String Quartet No.3 in F Major, Op.18
Some critics have argued that Stenhammar's set of six string quartets is the most important written between those of Brahms and Bartok. Whether this is so or not, there is no denying that Stenhammar's quartets represent a very important development during the twenty five years he was writing chamber music. Tonally, they range from the middle late Romantics to mature Sibelius. Though not unknown by the Swedish chamber music public, his string quartets have been sadly neglected elsewhere.
Stenhammar (1871-1927) was trained as a pianist, became a virtuoso and was considered the finest Swedish pianist of his time. Concert pianists who venture into the realm of the string quartet often wind up writing compositions which sound like they were composed at, and are perhaps better played at, the piano.
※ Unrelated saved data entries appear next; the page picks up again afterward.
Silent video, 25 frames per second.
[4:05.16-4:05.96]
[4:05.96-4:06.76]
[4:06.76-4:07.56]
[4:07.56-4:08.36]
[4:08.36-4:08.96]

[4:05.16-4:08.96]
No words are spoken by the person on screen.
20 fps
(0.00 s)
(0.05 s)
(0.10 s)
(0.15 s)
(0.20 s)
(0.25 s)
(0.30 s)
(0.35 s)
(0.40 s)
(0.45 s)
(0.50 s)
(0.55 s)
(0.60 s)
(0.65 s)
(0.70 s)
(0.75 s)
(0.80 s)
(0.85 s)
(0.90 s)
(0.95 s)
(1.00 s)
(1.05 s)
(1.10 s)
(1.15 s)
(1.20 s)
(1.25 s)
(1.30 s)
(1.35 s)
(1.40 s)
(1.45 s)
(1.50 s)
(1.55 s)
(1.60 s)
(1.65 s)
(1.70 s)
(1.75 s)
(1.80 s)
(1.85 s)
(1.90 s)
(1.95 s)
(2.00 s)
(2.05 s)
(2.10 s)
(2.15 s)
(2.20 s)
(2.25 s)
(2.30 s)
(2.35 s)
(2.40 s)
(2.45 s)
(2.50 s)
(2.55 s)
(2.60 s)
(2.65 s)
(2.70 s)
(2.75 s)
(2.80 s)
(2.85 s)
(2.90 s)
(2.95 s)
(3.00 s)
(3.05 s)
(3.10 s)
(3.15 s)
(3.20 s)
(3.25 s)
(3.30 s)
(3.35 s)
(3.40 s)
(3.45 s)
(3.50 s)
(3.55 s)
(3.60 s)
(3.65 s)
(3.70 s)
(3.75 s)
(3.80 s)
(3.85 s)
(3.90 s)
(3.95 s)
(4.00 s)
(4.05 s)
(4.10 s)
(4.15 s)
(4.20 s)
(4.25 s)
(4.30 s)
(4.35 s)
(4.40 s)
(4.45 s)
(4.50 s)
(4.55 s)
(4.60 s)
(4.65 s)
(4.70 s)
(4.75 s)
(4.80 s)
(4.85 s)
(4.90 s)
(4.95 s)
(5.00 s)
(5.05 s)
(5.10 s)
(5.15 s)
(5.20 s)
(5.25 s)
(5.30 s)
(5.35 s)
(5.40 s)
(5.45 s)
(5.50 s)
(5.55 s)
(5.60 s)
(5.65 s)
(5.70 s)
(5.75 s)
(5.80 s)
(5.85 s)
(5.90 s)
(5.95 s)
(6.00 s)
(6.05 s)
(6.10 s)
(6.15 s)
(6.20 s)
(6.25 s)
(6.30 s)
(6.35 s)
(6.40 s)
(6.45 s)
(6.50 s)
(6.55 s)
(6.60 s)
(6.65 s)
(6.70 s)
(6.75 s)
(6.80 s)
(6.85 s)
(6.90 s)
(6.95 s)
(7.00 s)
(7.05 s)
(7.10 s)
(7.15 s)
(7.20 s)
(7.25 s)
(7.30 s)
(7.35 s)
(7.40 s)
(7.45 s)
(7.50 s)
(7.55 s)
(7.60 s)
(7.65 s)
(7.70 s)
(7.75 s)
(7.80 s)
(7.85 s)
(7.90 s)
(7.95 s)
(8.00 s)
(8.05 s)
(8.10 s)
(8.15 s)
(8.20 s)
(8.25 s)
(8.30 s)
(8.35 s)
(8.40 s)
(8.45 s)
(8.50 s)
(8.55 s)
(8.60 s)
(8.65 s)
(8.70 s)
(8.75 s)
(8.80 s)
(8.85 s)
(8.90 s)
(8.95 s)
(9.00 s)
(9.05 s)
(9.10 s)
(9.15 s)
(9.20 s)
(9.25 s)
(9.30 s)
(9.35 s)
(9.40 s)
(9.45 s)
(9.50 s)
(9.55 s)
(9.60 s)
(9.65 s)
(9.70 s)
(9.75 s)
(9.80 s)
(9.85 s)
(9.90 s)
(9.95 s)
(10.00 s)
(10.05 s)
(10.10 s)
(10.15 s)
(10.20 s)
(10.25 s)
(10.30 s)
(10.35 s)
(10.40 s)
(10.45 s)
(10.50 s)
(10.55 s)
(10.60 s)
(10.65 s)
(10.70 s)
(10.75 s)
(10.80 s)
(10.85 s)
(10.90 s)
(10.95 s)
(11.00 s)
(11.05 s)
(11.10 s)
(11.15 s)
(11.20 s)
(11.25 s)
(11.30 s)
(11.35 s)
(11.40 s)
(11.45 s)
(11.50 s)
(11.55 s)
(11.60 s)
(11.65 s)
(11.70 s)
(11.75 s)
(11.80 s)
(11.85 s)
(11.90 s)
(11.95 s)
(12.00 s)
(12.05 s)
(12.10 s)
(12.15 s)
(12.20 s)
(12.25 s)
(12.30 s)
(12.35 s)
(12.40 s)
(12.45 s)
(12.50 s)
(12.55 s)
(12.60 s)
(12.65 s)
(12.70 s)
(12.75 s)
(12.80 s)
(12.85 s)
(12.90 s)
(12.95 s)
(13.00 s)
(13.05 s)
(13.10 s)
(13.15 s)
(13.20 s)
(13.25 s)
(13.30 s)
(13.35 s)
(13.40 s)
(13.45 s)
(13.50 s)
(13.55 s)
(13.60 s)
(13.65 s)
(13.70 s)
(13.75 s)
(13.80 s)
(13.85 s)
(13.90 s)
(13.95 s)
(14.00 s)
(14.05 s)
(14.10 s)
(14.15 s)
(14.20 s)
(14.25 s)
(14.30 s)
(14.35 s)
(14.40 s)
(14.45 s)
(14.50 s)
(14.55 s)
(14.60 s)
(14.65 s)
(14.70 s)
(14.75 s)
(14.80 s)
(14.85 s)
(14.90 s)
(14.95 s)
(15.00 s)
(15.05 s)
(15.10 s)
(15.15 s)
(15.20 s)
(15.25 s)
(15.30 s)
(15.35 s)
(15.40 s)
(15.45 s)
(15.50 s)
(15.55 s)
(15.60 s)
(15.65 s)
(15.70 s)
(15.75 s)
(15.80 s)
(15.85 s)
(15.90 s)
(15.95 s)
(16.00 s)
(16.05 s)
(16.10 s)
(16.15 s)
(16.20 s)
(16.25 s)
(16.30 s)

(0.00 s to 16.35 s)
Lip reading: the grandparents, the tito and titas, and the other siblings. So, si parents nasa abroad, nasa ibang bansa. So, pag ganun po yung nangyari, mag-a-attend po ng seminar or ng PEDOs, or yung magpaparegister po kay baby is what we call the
This is certainly a valid criticism of some of the quartet writing of both Schumann and Mendelssohn. That Stenhammar's works show no such trait is due entirely to the fact that for nearly half of his life, he worked intimately with the Aulin Quartet, the top Swedish string quartet of its day and one of the best then performing in Europe. In fact, he toured throughout Europe with them for many years and a piano quintet was nearly always featured on their programs. Thus it is no accident that his quartets show a fine grasp of instrumental timbre and technique. The part writing is sure and evenly distributed with the instruments never being asked to perform in a non-violinistic manner.
Stenhammar was not what the Germans call a "Vielschreiber", writing only some 45 works. Of the various genre in which he composed, none occupied him more than that of the string quartet and, they are, to be sure, among his finest works.
By his third quartet, which was completed in 1904, Stenhammar's own voice had fully emerged. Of the Third Quartet, Wilhelm Altmann, the famous chamber music critic has written,
"I warmly recommend this work to every professional string quartet before the public."
Its lovely, tranquil opening movement, Quasi andante, is followed by a breathtaking Presto agitato, It begins full of fire but there are somber interludes of doubt, of "night thoughts". The Presto is linked to a powerfully brilliant and beautiful fugue. Next is a Lento sostenuto, which are a set of highly lyrical and emotional variations. The finale, Presto molto agitato, is a kind of fantasia and fugue. In it we hear haunting echoes of what has come before. This is a masterpiece by any standard which belongs in the concert repertoire.